Stored items
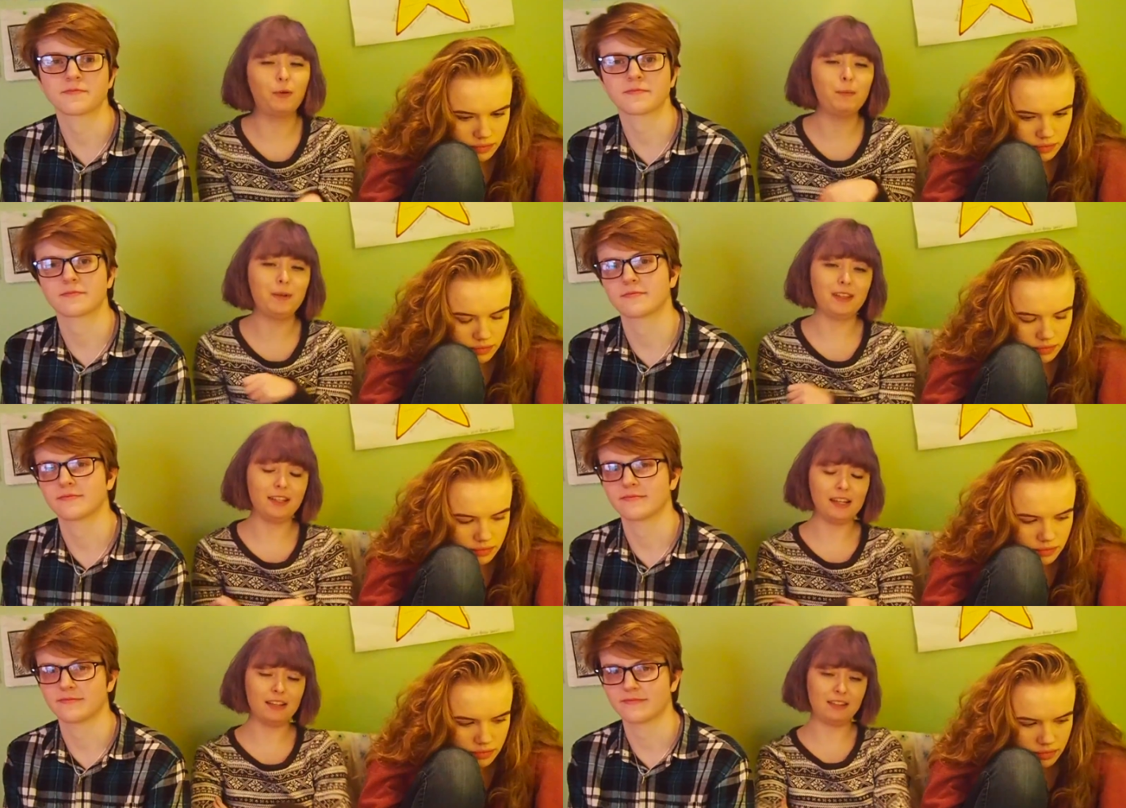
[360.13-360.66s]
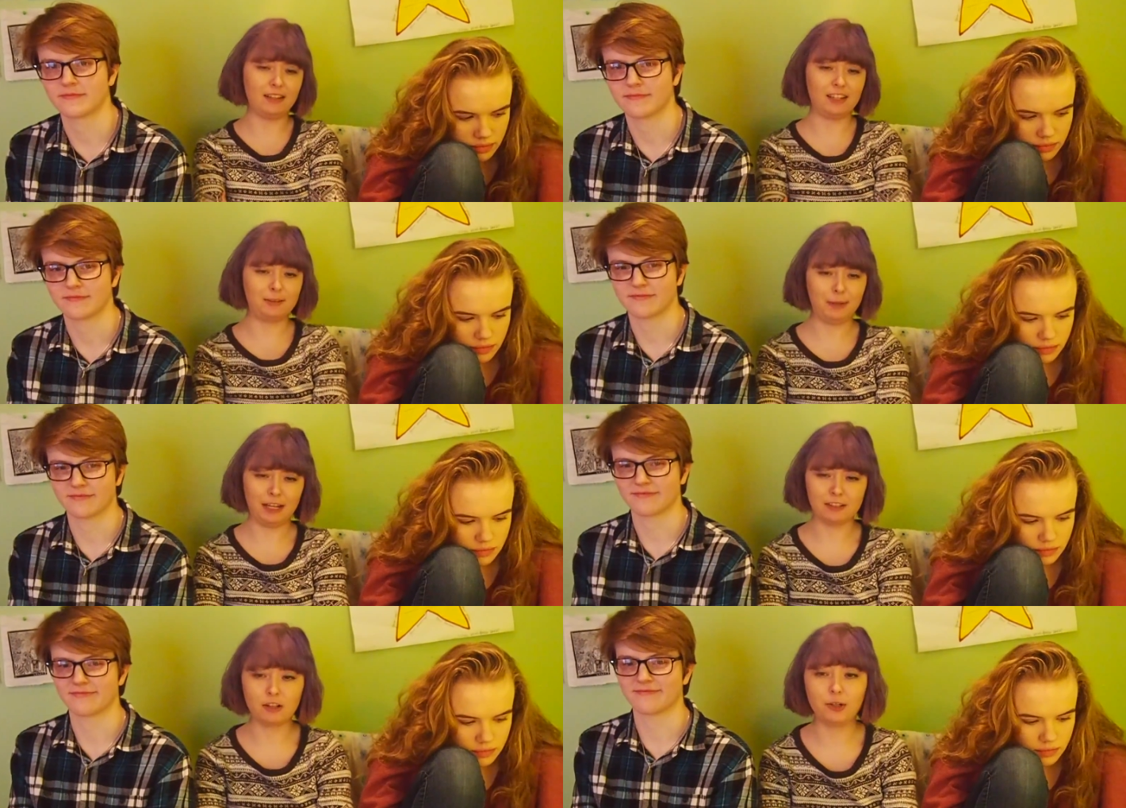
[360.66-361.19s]
Speaker 1: would be the easiest
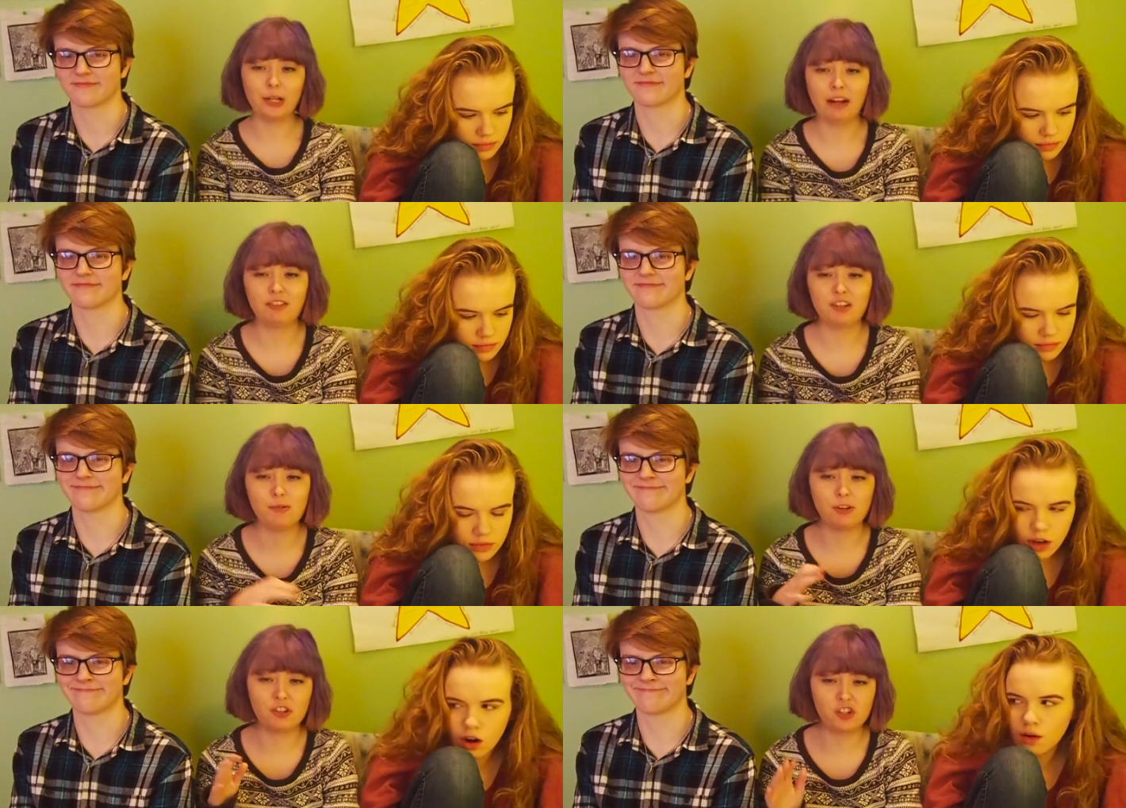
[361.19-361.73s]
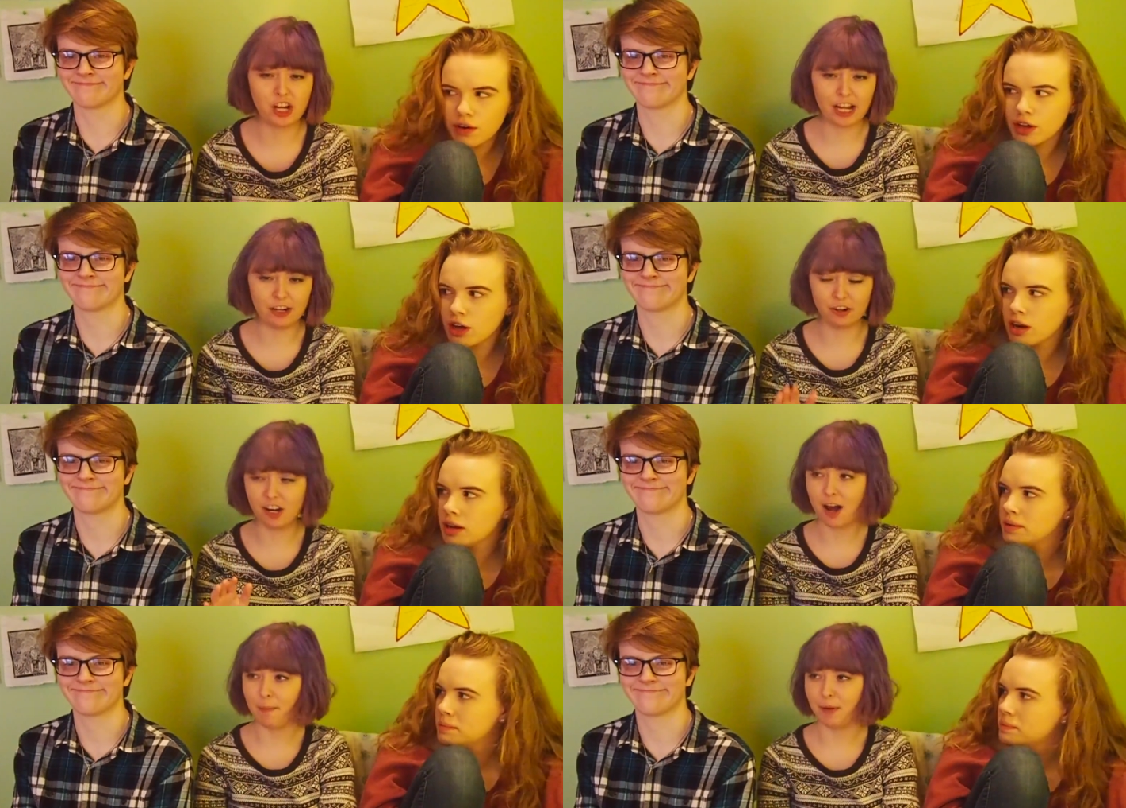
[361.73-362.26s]
because all you have to do is chain her
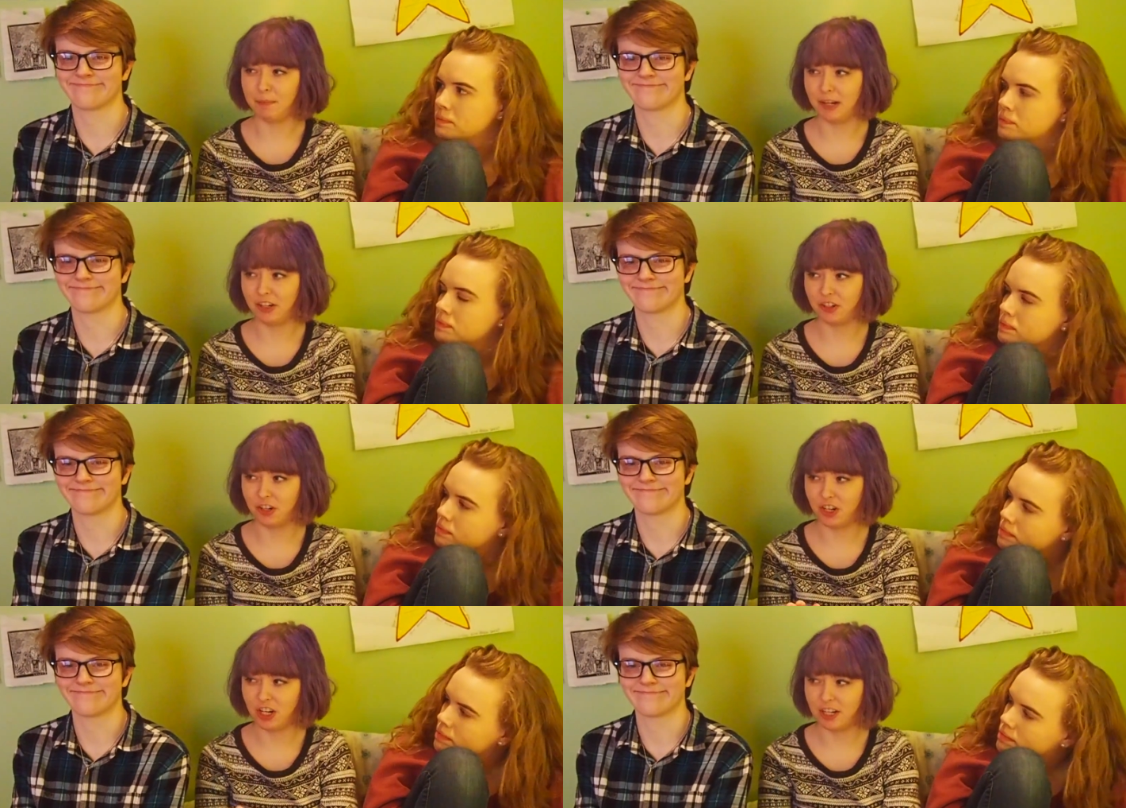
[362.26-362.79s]
up and make sure she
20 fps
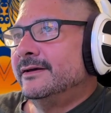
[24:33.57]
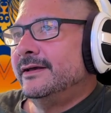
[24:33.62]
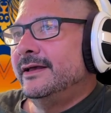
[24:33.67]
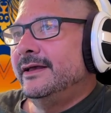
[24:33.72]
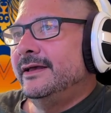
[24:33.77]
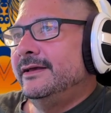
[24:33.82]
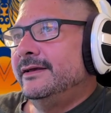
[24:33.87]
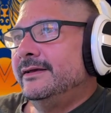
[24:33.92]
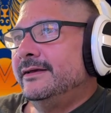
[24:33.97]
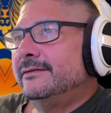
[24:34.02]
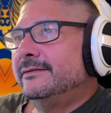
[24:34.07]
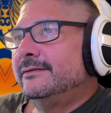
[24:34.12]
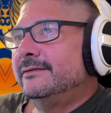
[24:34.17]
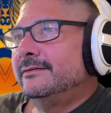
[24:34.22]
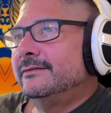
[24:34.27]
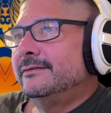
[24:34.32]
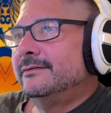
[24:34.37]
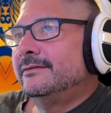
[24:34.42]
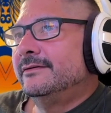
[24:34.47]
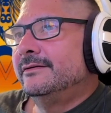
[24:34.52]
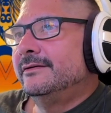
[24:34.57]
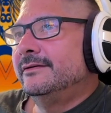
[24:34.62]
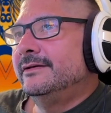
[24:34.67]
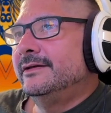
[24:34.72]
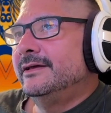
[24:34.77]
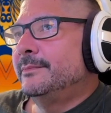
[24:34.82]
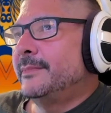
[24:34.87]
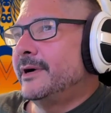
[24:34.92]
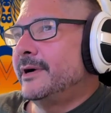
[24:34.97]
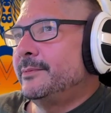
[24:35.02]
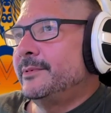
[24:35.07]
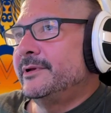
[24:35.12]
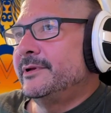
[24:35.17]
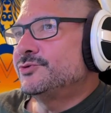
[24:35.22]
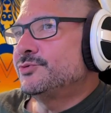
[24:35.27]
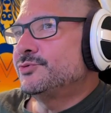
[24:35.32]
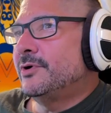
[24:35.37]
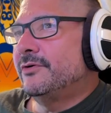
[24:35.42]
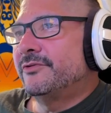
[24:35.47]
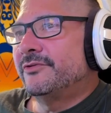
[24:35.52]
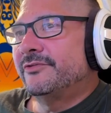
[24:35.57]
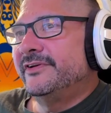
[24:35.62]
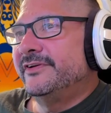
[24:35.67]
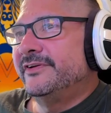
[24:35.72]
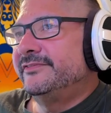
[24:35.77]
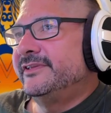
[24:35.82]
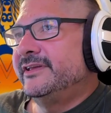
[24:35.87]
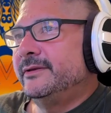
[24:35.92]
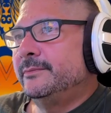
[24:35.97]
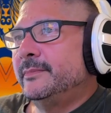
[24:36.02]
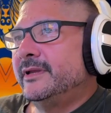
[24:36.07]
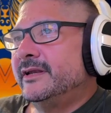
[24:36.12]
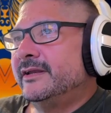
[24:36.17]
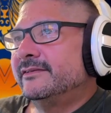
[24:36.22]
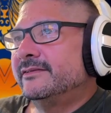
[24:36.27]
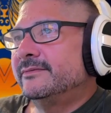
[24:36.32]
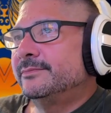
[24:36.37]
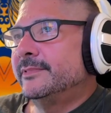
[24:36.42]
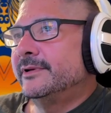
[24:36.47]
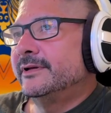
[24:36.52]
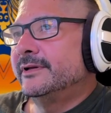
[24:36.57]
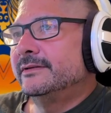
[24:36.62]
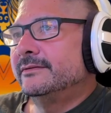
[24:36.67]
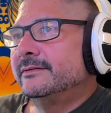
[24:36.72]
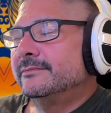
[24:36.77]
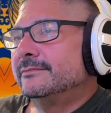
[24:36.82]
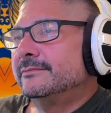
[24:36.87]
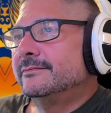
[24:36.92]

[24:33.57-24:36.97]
And it might have been 12 or 15 minutes, but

:: ASSIGNMENT ::
Could the data above be repeated exactly, with every picture dropped?

:: ANSWER TO THE PROBLEM ::
[360.13-360.66s]
[360.66-361.19s]
Speaker 1: would be the easiest
[361.19-361.73s]
[361.73-362.26s]
because all you have to do is chain her
[362.26-362.79s]
up and make sure she
20 fps
[24:33.57]
[24:33.62]
[24:33.67]
[24:33.72]
[24:33.77]
[24:33.82]
[24:33.87]
[24:33.92]
[24:33.97]
[24:34.02]
[24:34.07]
[24:34.12]
[24:34.17]
[24:34.22]
[24:34.27]
[24:34.32]
[24:34.37]
[24:34.42]
[24:34.47]
[24:34.52]
[24:34.57]
[24:34.62]
[24:34.67]
[24:34.72]
[24:34.77]
[24:34.82]
[24:34.87]
[24:34.92]
[24:34.97]
[24:35.02]
[24:35.07]
[24:35.12]
[24:35.17]
[24:35.22]
[24:35.27]
[24:35.32]
[24:35.37]
[24:35.42]
[24:35.47]
[24:35.52]
[24:35.57]
[24:35.62]
[24:35.67]
[24:35.72]
[24:35.77]
[24:35.82]
[24:35.87]
[24:35.92]
[24:35.97]
[24:36.02]
[24:36.07]
[24:36.12]
[24:36.17]
[24:36.22]
[24:36.27]
[24:36.32]
[24:36.37]
[24:36.42]
[24:36.47]
[24:36.52]
[24:36.57]
[24:36.62]
[24:36.67]
[24:36.72]
[24:36.77]
[24:36.82]
[24:36.87]
[24:36.92]

[24:33.57-24:36.97]
And it might have been 12 or 15 minutes, but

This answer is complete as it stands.